An epigenetic cause of miscarriages has been identified and cured in mice
Researchers have discovered that failed epigenetic suppression of an X-chromosome gene called Xist leads to miscarriage and developmental abnormalities.
Scientists from the RIKEN Center for Integrative Medical Sciences (IMS), Japan have discovered a gene responsible for prenatal death when critical transgenerational instructions are missing from egg cells. The study, published in Genes & Development showed that in mice, failed epigenetic suppression of an X-chromosome gene called “Xist” leads to miscarriage and developmental abnormalities.
For embryos to develop normally, egg and sperm cells need to receive important biological instructions before they meet up. Once an egg is fertilised, some of these instructions tell genes to be turned on or off depending on whether they came from the mother or father. This process is called genomic imprinting and is the focus of the new study.
When modifications in gene expression are passed on to the next generation, they are called transgenerational epigenetic changes because they are inheritable changes even though the DNA code remains unchanged. The researchers have been studying a specific set of transgenerational epigenetic instructions given to egg cells called histone H3 lysine 27 (H3K27) trimethylation. In previous studies, they found that preventing these instructions led to prenatal death, particularly for male embryos, and to enlarged placentas in the mothers. The new study examined whether those outcomes were directly related to failed imprinting.
The study began by knocking out a gene required for H3K27 trimethylation in eggs so that the transgenerational instructions could not be given. Next, the team added a knockout of the Xist gene to these eggs. Because the male offspring tended to die, the researchers suspected that the culprit was a gene on the sex chromosome. As it turns out, there are nine maternal genes known to be suppressed in embryos in favour of the ones with paternal origins. And only one, Xist, is on the X-chromosome.
The researchers found that prenatal death was greatly reduced, and the male-skewed lethality was gone after knocking out Xist. This showed that failed Xist imprinting was the reason for the prenatal death. However, the placenta was still enlarged.
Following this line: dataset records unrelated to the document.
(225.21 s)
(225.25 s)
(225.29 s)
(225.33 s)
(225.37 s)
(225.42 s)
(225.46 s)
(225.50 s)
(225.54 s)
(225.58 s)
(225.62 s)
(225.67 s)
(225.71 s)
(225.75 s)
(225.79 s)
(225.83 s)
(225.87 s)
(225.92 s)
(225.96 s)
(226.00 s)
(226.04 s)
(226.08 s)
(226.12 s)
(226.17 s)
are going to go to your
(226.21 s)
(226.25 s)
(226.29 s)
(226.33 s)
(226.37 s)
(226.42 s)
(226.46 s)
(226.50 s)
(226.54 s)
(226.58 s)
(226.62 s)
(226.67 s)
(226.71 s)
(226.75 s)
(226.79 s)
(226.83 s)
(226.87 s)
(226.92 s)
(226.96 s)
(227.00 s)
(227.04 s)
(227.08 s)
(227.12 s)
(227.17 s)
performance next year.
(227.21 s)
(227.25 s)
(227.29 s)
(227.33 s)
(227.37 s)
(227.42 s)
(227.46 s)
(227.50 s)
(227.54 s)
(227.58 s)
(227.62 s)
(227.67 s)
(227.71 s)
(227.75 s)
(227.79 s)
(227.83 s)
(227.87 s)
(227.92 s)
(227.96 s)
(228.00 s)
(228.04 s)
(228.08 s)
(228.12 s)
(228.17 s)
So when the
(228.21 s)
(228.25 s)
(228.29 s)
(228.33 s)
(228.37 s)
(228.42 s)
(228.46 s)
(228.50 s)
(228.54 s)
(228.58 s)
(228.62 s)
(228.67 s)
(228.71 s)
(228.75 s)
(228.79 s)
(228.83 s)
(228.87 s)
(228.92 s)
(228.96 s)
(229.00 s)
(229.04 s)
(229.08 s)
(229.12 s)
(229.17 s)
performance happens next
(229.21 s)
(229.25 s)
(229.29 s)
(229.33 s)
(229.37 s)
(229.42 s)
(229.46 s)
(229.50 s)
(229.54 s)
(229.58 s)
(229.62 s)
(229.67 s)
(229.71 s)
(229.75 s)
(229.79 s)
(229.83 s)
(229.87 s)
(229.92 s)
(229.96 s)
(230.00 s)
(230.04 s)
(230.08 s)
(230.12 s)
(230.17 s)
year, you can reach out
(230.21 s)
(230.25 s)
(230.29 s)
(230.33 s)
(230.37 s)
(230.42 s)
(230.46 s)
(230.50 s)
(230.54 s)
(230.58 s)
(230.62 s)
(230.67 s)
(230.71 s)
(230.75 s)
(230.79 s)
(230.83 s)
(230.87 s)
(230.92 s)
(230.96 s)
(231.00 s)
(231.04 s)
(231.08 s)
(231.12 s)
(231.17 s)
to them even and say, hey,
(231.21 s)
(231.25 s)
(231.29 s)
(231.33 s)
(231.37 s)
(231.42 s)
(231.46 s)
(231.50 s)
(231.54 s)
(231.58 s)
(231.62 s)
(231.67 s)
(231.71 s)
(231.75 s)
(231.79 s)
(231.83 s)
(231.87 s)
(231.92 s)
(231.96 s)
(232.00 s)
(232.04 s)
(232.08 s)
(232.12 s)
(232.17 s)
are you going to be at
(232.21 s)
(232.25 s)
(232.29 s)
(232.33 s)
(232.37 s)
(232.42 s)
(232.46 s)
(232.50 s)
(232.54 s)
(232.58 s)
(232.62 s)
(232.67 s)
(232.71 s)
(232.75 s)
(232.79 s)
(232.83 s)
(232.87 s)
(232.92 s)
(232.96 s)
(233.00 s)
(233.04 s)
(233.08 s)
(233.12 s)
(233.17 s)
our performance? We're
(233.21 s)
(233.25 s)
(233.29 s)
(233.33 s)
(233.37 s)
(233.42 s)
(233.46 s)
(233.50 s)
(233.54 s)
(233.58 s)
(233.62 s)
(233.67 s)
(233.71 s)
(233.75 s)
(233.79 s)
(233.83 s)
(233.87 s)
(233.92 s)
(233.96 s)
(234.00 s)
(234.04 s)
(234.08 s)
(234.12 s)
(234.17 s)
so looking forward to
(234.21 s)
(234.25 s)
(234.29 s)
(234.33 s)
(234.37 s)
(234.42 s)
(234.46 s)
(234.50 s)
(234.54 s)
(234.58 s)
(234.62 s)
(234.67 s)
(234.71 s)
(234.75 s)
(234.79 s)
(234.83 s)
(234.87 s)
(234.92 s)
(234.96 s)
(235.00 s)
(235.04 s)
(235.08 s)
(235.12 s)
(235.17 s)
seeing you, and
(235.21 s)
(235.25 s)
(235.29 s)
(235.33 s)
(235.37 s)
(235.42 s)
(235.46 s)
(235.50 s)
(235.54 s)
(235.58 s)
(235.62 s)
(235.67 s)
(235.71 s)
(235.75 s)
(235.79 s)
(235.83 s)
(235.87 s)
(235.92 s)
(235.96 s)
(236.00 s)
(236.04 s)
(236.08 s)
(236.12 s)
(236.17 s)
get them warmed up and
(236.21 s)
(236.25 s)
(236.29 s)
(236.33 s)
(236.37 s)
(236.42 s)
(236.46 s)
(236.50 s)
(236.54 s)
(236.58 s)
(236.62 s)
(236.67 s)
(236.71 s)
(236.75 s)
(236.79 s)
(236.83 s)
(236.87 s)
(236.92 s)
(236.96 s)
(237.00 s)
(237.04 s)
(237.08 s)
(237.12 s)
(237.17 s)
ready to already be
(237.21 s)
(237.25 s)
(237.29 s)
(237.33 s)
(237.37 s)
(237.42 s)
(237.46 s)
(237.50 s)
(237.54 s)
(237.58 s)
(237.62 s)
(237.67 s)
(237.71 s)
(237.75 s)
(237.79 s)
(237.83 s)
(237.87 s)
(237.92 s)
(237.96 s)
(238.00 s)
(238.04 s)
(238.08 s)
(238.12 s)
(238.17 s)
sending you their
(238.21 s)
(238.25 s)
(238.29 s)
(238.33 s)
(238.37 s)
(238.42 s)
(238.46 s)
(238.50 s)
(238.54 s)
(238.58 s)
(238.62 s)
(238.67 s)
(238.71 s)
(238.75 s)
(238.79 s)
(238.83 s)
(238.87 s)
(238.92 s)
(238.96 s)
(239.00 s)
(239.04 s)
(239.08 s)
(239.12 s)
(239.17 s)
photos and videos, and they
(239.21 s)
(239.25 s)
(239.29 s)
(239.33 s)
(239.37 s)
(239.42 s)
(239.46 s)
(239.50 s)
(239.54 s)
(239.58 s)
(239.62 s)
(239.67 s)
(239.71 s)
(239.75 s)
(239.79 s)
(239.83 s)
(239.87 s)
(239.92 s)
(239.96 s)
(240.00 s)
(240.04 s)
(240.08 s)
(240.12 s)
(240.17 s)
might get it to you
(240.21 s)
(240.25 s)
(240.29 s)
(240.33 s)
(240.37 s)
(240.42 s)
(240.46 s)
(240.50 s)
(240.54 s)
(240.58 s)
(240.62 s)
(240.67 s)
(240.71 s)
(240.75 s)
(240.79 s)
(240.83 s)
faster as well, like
Reasoning that this was likely related excess expression of the other eight genes that failed to imprint, the team created eight different deletion mutants in the double knockout embryos. They found that for three of the genes, this resulted in normal-sized placentas.
“We succeeded in curing developmental defects in a mouse model that otherwise suffers from prenatal lethality and placental malformation due to the lack of transgenerational epigenetic instructions from mothers,” said Azusa Inoue, research lead.
The researchers plan to conduct more experiments to determine how these specific biological instructions are established when egg cells are created, and whether environmental factors can influence the process.